According to various studies, wood stoves burn more efficiently with less off gassing with dry, seasoned wood.  Compressed wood fuels reduce emissions from lower, more predictable moisture content.  Newer stoves are rated to release less pollution, and according to the California EPA Air Resources Board, “because of incomplete combustion, old wood stoves can produce up to 50 grams of particulate per hour. EPA Certified fireplace inserts and EPA Certified wood stoves are considerably more efficient, producing only 6 grams per hour. EPA Certified devices create the right conditions for complete combustion; the right amount of air, high temperature, and time to allow the gases to fully burn.”
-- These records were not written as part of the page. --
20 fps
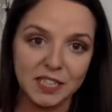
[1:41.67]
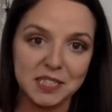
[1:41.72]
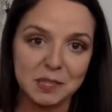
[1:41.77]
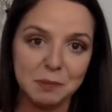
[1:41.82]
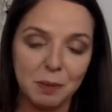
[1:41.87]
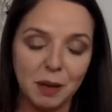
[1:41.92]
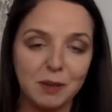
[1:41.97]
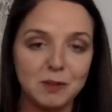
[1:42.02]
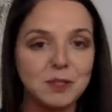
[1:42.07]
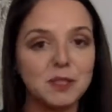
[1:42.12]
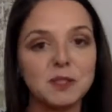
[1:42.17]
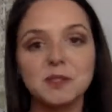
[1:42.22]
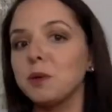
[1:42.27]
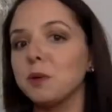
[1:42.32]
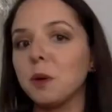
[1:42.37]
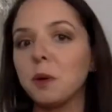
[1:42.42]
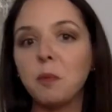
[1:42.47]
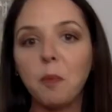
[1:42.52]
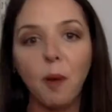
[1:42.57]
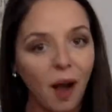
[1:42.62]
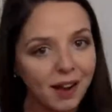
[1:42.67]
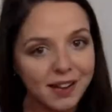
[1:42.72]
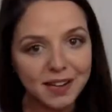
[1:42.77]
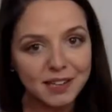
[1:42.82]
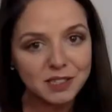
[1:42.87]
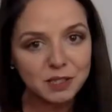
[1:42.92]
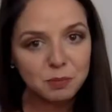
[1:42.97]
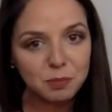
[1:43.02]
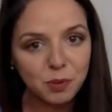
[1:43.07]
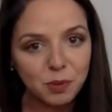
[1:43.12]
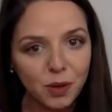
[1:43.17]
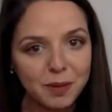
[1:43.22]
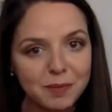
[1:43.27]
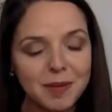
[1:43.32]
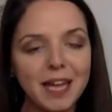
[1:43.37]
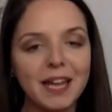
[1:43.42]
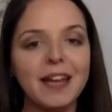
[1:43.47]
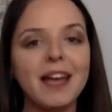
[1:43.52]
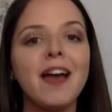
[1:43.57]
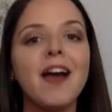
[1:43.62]
spouses who are rocking
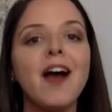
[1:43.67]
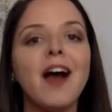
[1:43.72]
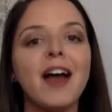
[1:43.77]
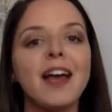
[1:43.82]
deployment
Fireplaces allow more heat and pollutants to escape, burning far more fuel than wood stove inserts. Wood is considered a renewable energy source that is “carbon neutral,” meaning that it won’t add more carbon dioxide to the atmosphere when burned than left in the forest to rot.   Compressed wood pellets, bricks and logs further the environmental cause by using the once discarded sawdust into a usable product.  A smaller carbon footprint also means buying local, so I have only listed local manufacturers.

I prefer to buy in bulk so the cost is comparable with firewood.   A pallet of the Renewable Heat Product’s bricks is about equal to a cord and one half of wood in cost and heat output.  I had the pallets delivered right to my house.  Here are some websites to find a supplier near you:

Bricks, Logs, and Scraps

Renewable Heat Products

Waterbury, CT

http://www.rhp-hot.com/where-to-buy

I sampled Hot Bricks and found it to be reliable and performed as advertised.  They have the Hot Brick in packs of 8 or 15, and can be bought in a pallet of 66 packs.  They also have the Hot Allnighter, which has the density and mass to last the whole night.  The Hot Bag of Fire is a burnable bag of CWF for a natural ambient fire.  Smaller packs are available at local retail and supermarkets, with bulk orders available for delivery by their local lumber supplier.

Bricks

U.S Wood Recycled Products

Leola, PA

http://www.usrecycledwoodproducts.com/retailers

EcoBrick

Millersburg, OH

http://ecobrick.net/dealerloc

BioBrick

Berlin, CT

http://originalbiobricks.com/buy/rhode-island

The Wood Brick Fuel by US Wood Recycled Products, Eco Brick, and Bio Brick are other “brick” sized compressed wood fuels.  Smaller packs are available at local retail stores including lumberyards, farm supply stores, big box stores, supermarkets.  Bulk orders are typically available by delivery from local lumberyards.

If you need to buy a little, you can get it through most major and some local big box stores.  If you want bulk, talk to the manufacturer and see what options they have, or if any of their suppliers provide local delivery.